No texto "Chacina na Pandemia", o professor Adair Rocha, autor do livro "Cidade Cerzida", tece importantes reflexões e questionamentos em relação ao ataque assassino à Favela do Jacarezinho. Em sua longa trajetória acadêmica, o professor tem dedicado especial atenção à força criativa dos territórios de favelas e periferias. (Por Álvaro Maciel)
Assim como a memória de nosso tempo já é inimaginável, mais ainda com o ataque assassino a uma expressão urbana da cidade multicêntrica, o território/favela do Jacarezinho.
Até hoje, na lembrança das inúmeras chacinas, a fotografia tirada por Zuenir Ventura, em Cidade Partida, a partir de Vigário Geral, era a maior.
O confronto de imagem foi feito com Cidade Cerzida, em que se expõe a singularidade do Rio de Janeiro, na imagem invertida do espelho que jorra as contradições da multicentralidade da cidade, com proximidade dos confrontantes, desde Leblon/Vidigal ao anel da Tijuca, como sabe o Borel.
Que imaginário é esse que traduz como "normal" o manifesto territorial das favelas; com 1/3 da população de nossa cidade, em condições econômicas e políticas com intervalo abissal entre acesso e direitos; e na violência que explicita a necessidade de segurança, que se reduz à polícia, com prioridade para a segurança do asfalto?
E isso, facilmente, transforma sintoma em causa, reforçando o imaginário da ESCRAVIZAÇÃO, ainda hoje.
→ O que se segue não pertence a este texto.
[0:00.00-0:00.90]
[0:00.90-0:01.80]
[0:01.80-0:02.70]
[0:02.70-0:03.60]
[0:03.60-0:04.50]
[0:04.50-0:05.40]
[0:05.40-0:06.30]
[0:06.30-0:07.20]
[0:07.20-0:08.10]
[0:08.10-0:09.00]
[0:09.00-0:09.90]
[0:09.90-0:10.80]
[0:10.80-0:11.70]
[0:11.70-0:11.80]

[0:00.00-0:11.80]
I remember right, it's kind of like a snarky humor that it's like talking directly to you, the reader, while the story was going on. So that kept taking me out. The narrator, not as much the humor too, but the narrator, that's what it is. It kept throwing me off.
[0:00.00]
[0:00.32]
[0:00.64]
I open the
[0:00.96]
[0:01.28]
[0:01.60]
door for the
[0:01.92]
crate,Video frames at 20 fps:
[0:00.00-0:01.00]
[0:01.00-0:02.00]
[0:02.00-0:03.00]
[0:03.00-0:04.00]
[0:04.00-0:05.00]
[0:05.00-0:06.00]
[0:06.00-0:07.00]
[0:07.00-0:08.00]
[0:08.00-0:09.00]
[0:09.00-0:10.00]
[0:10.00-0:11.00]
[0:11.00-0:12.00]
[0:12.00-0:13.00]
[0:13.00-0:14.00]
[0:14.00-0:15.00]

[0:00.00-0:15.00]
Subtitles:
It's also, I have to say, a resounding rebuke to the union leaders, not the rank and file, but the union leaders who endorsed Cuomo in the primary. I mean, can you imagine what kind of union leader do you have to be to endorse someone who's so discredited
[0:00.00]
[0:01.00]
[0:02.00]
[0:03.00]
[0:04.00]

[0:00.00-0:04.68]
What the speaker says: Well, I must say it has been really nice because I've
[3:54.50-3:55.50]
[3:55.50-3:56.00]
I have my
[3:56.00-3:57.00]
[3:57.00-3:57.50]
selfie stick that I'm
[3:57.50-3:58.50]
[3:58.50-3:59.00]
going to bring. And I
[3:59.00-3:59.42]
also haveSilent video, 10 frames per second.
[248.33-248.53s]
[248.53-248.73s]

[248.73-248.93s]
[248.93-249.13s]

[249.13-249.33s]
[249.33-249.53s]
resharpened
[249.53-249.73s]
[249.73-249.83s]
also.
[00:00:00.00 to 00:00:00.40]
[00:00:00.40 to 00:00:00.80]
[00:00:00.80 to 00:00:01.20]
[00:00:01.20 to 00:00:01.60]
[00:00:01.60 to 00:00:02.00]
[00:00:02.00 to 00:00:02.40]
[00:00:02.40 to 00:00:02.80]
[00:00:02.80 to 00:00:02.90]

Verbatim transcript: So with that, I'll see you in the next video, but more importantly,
Senão, vejamos: o que torna "normal" a entrada dos capitães do mato, hoje com farda, na disputa econômica do mercado da venda de drogas, facilmente, identificado como milícias. Ainda no imaginário, pedagogicamente, produzido, trabalhadores do varejo desse mercado, logo identificados como "bandidos", cujos ataques são imediatamente identificados com uma das palavras de ordem da última campanha "bandido bom é bandido morto". Isso justifica a ação de "execução” desse contingente da população, negra, na sua maioria.
Esse é o texto e o contexto da chacina do Jacarezinho, em plena pandemia, apesar da determinação do STF que limita ação beligerante da polícia, nos territórios sufocados pela pandemia pela incompletude do poder público, prioritariamente, saúde.
Claro que nada disso ocorre, automaticamente. A conjuntura política apresenta parceria dos governos do Rio e do Brasil, que, por coincidência, se reuniram no dia anterior à chacina, que rezava também a presença do atual ministro da Saúde, depondo na CPI. Pode-se concluir que o caminho livre para a ação miliciana para gerar o fato que desfocaria a mídia apenas da cobertura da pauta citada. Deus não nos permita imaginar o que poderia ocorrer, quando, finalmente, ocorrer o depoimento de Pazzuelo.
Infelizmente, estamos submetidos à lógica da destruição, simbolizada na morte de Paulo Gustavo e em mais de quatro mil mortes, cada uma com nome e sobrenome e a rotina das chacinas no território das Favelas.
Só uma ação conjunta da sociedade e as instituições pode parar esse pesadelo.